Market research firm eMarketer projects that 62 million people, nearly a quarter of the U.S. Internet-using population, will become social gamers by the end of this year. The social gaming population is expected to grow to 73 million by 2013. Virtual goods transactions are expected to remain the leading source of revenue for social game developers. In another report by In-Stat, the worldwide market for virtual goods is projected to grow to $15 billion in 2014 from $9 billion in 2011. The recently listed social games developer, Zynga (Nasdaq:ZNGA), will benefit from this growth.
Earlier this month, Zynga reported their first quarterly results since they went public in December last year. Q4 revenues grew 59% over the year to $311.2 million and were ahead of the market’s estimated revenues of $307 million. EPS of $0.05 fell 44% over the year but was ahead of the Street’s projected earnings of $0.03.
Revenues from virtual good transactions grew 51% to $283.9 million, bringing in 91% of their revenues. Advertising revenues grew 229% over the year to $27.3 million. Traffic to the site’s games has also been increasing. Daily active users grew 43% over the year to 48 million worldwide users, and monthly active users grew 23% to 240 million. According to App Data, Zynga operates six of the seven most popular Facebook games. Their new games are also seeing strong success. Hidden Chronicles, released last month, reported 30.7 million monthly users to become the third most popular game on Facebook.
The company’s expansion into the mobile segment is also seeing good traction. Zynga ended the year with more than 15 million daily active mobile users. Mobile gaming is another high-growth industry with market reports predicting the number of U.S. mobile gamers to grow to 105 million uses by 2015 from the 74 million users in 2011.

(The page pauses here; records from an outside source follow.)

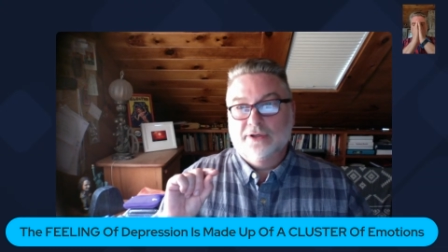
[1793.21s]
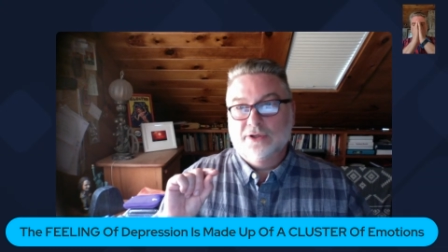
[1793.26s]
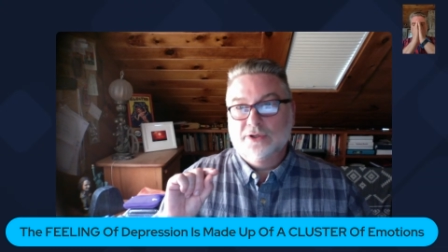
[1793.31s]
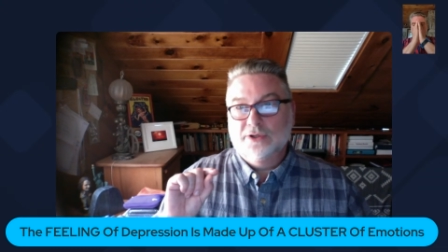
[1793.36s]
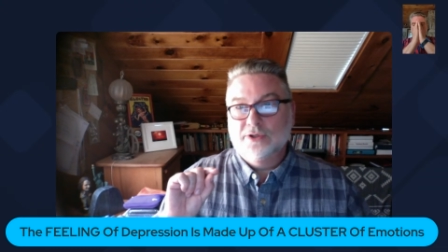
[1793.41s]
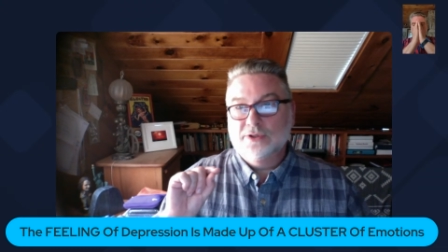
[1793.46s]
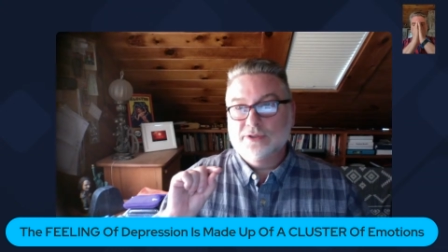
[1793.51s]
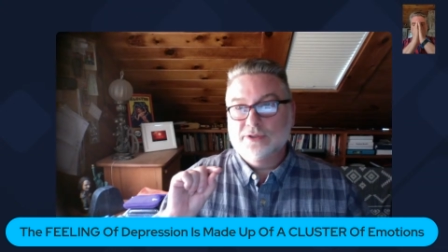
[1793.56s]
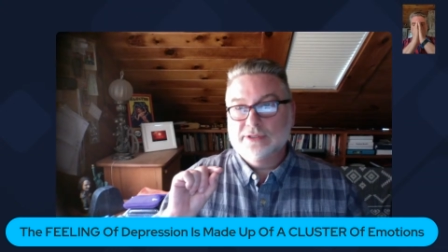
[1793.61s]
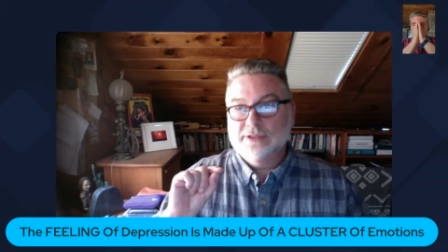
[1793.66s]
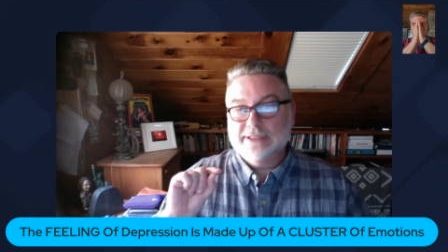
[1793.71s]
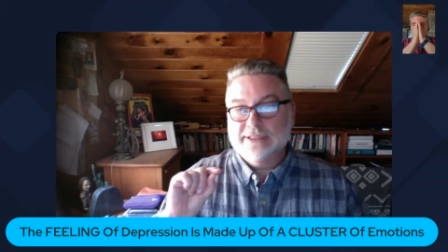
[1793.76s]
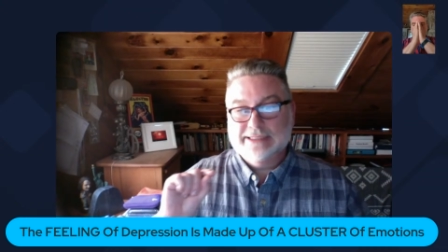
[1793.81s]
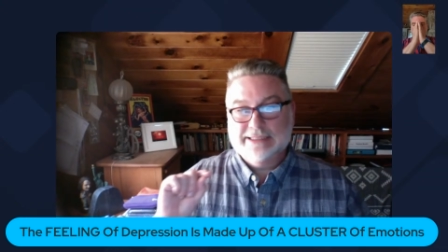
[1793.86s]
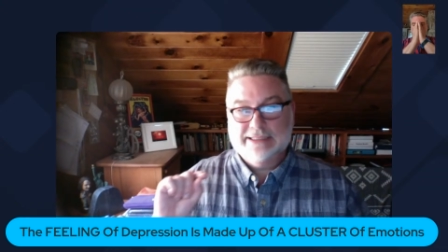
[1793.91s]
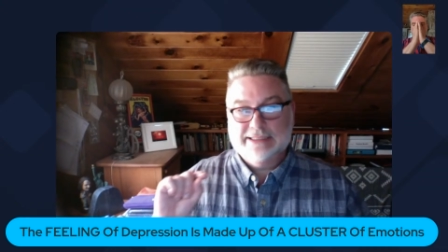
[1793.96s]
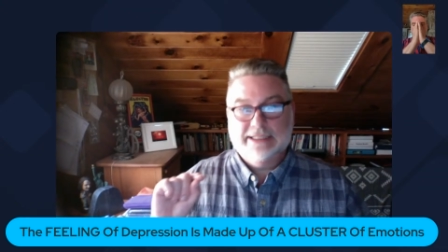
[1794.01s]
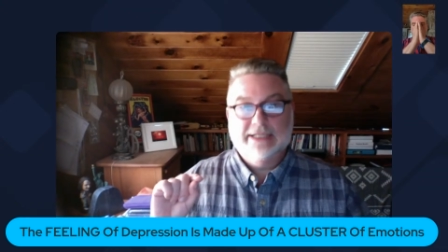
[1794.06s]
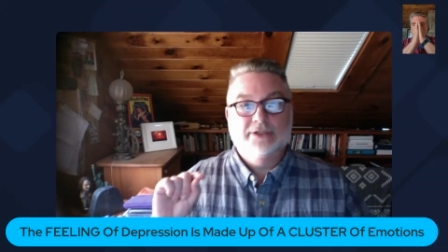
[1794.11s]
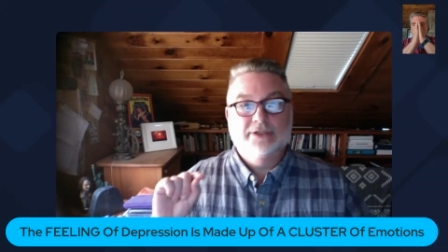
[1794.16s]
who's
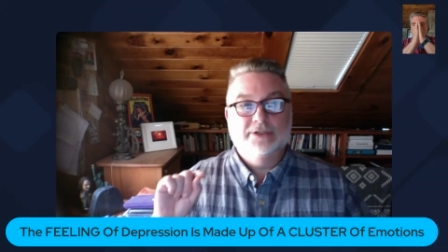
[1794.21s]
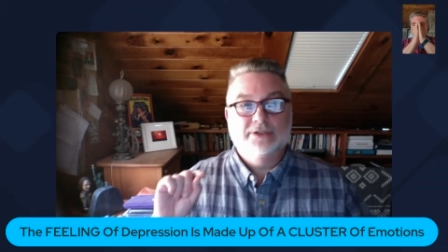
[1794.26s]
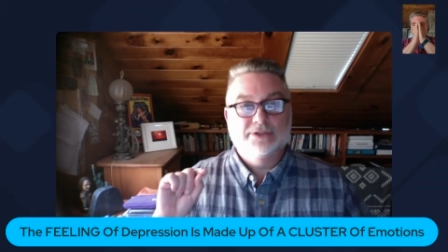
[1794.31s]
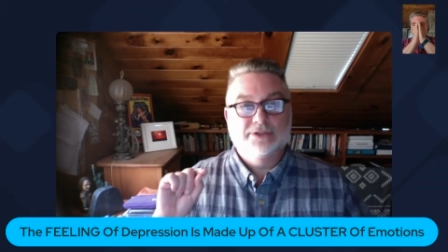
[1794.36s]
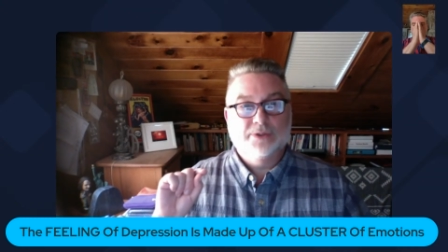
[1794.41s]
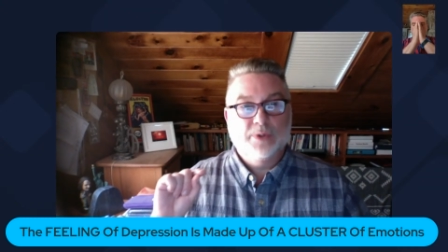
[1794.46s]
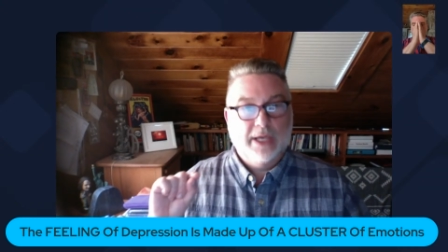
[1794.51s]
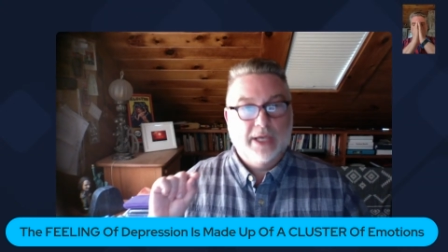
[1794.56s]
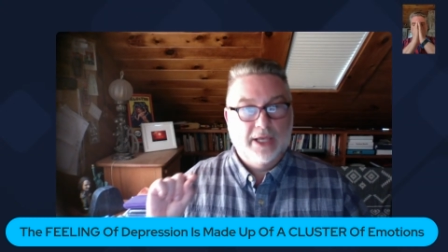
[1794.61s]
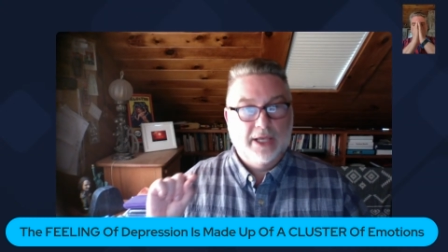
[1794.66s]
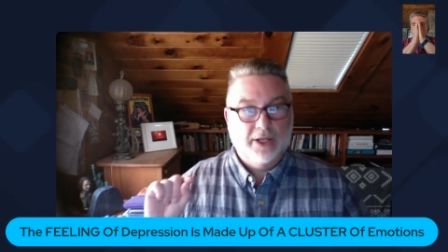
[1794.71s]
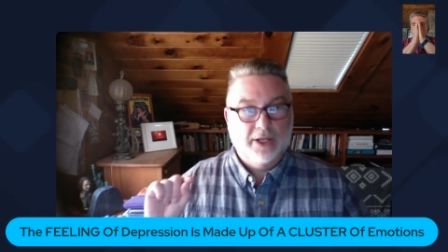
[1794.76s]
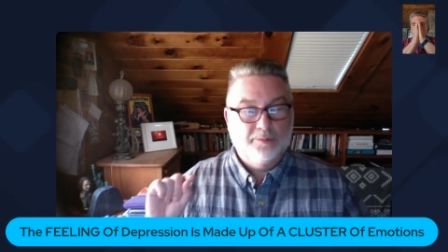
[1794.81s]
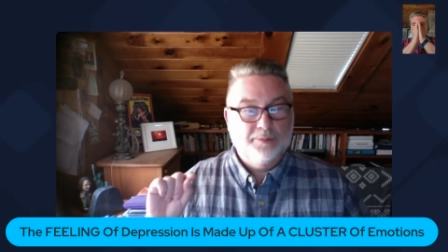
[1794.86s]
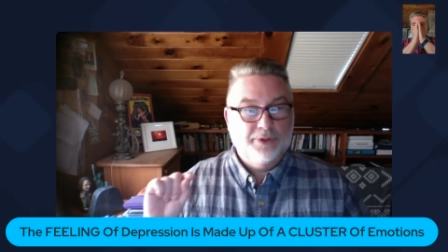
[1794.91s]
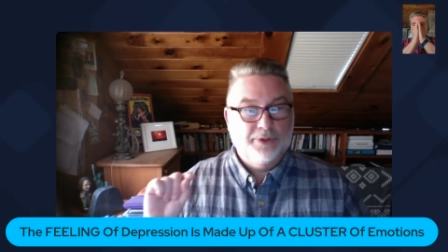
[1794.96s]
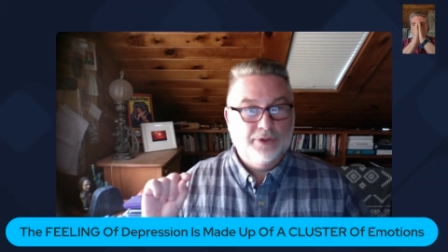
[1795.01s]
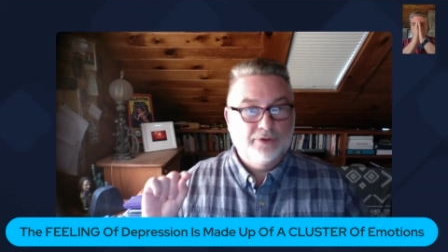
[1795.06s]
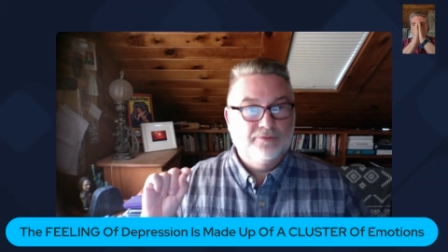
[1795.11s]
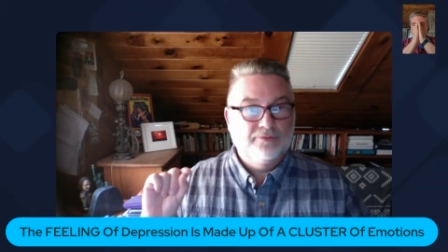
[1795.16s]
skilled to
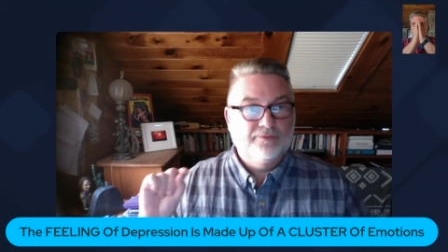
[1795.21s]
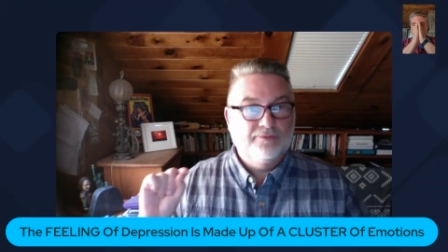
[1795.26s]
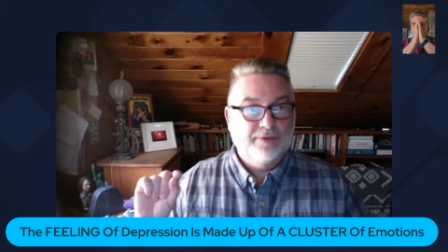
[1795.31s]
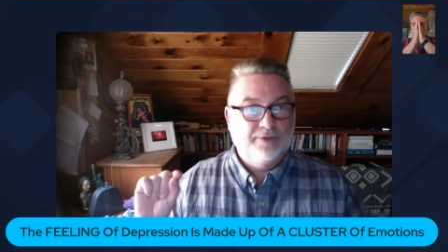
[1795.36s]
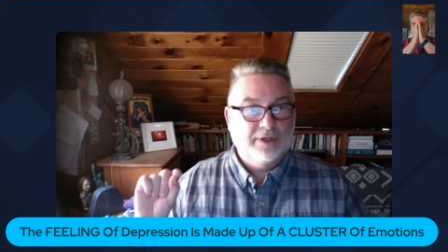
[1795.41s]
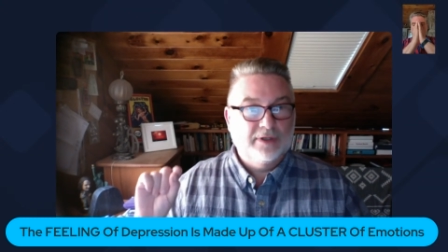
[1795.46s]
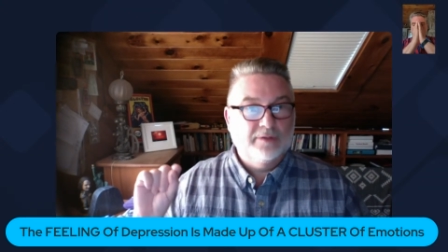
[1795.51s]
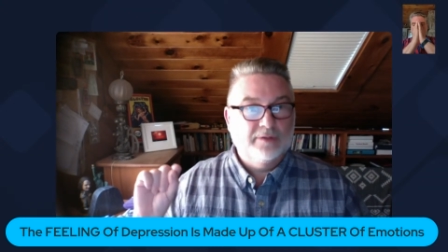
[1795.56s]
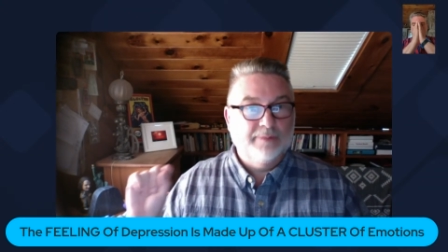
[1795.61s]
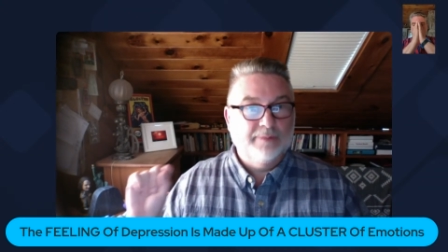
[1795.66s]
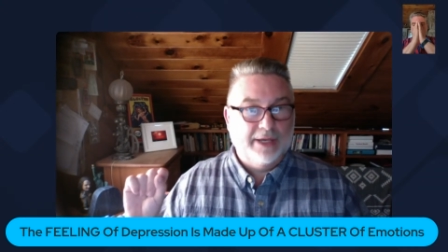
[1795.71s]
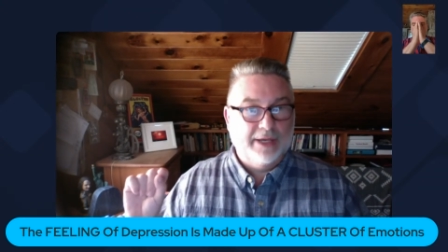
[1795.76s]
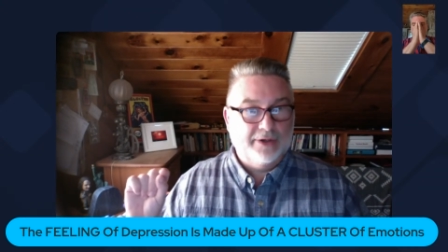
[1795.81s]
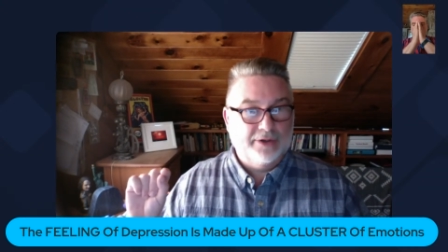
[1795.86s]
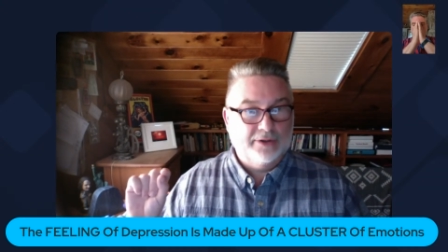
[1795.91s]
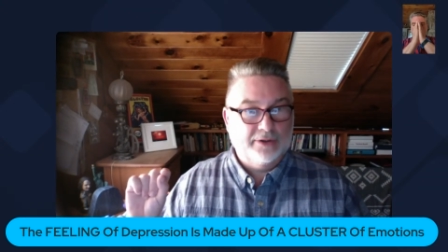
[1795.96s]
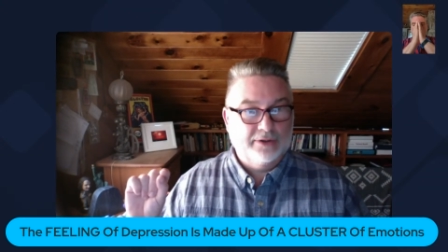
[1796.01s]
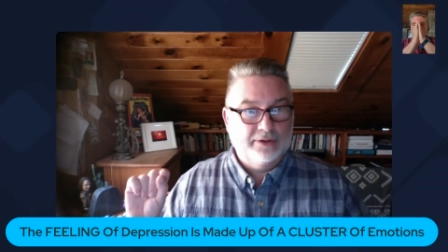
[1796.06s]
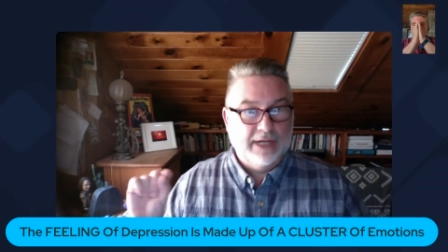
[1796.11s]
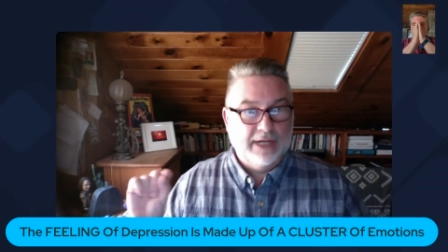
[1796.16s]
help you feel
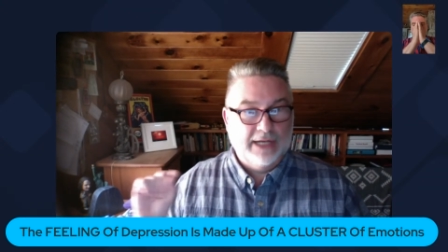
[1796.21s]
better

Zynga ended the year with revenues growing 91% over the year to $1.14 billion and EPS of $0.24. For fiscal 2012, Zynga is projecting EPS of $0.24-$0.28, ahead of the market’s estimates of $0.22.
Zynga Moves Away from Facebook
Zynga has been worried about their extreme dependence on Facebook and has been taking several steps to move away from it. After launching Project Z last year, which let users play Zynga games without connecting to Facebook, they are now working toward becoming a game publisher. The new program is aimed at enabling third party developers to showcase their games and advertise on their platform. By expanding into the publishing space, Zynga will not only lower their reliance on Facebook, but also diversify their sources of revenues as they will be charging the third party developers a publishing fee.

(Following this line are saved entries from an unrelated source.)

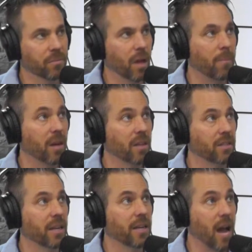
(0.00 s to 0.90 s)
I'm not going to
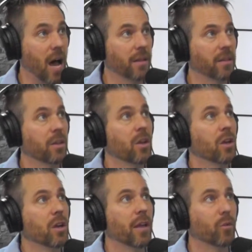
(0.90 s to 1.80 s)
say not.
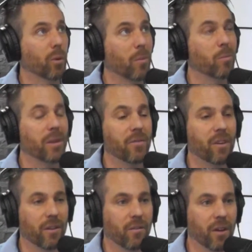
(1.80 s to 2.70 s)
It's probably
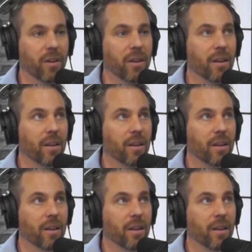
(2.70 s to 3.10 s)
very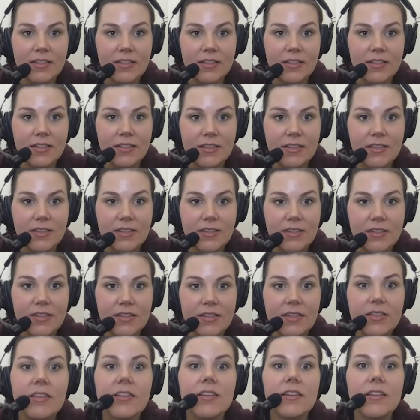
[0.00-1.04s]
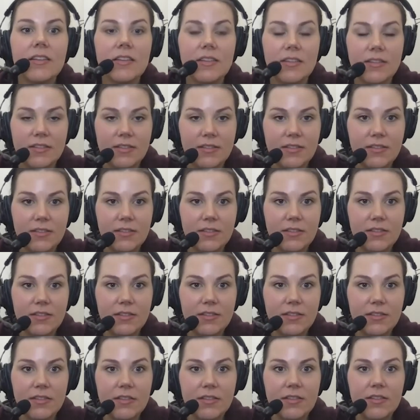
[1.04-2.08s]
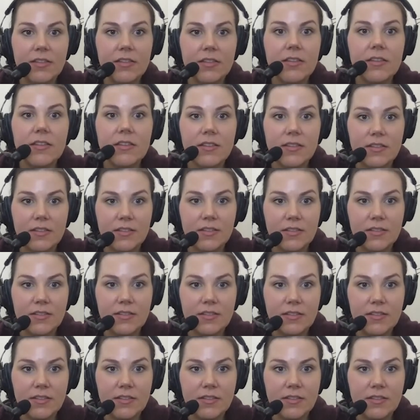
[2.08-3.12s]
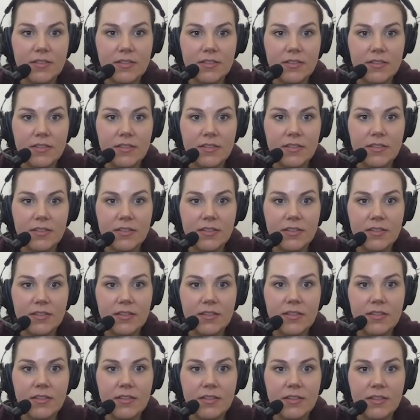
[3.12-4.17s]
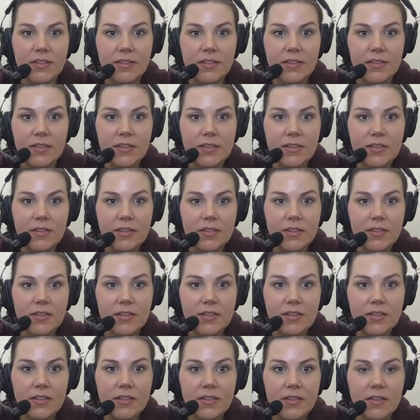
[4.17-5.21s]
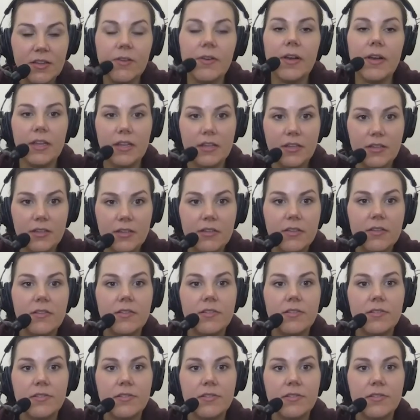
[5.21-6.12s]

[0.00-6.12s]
No words are spoken by the person on screen.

In addition, they tied up with leading toy maker, Hasbro, to develop toys and games based on successful Zynga games like Farmville and Cityville. Through the deal, Zynga will be able to earn licensing revenues from Hasbro besides expanding their branding efforts.
Zynga’s stock is trading at $12.93 with a market capitalization of $9.04 billion. Zynga listed on the Nasdaq in December 2011 through an IPO of 100 million shares priced at $10 each. Since its listing, the stock had fallen to a record low of $7.97 in January this year before recovering to touch a high of $14.55 earlier this month.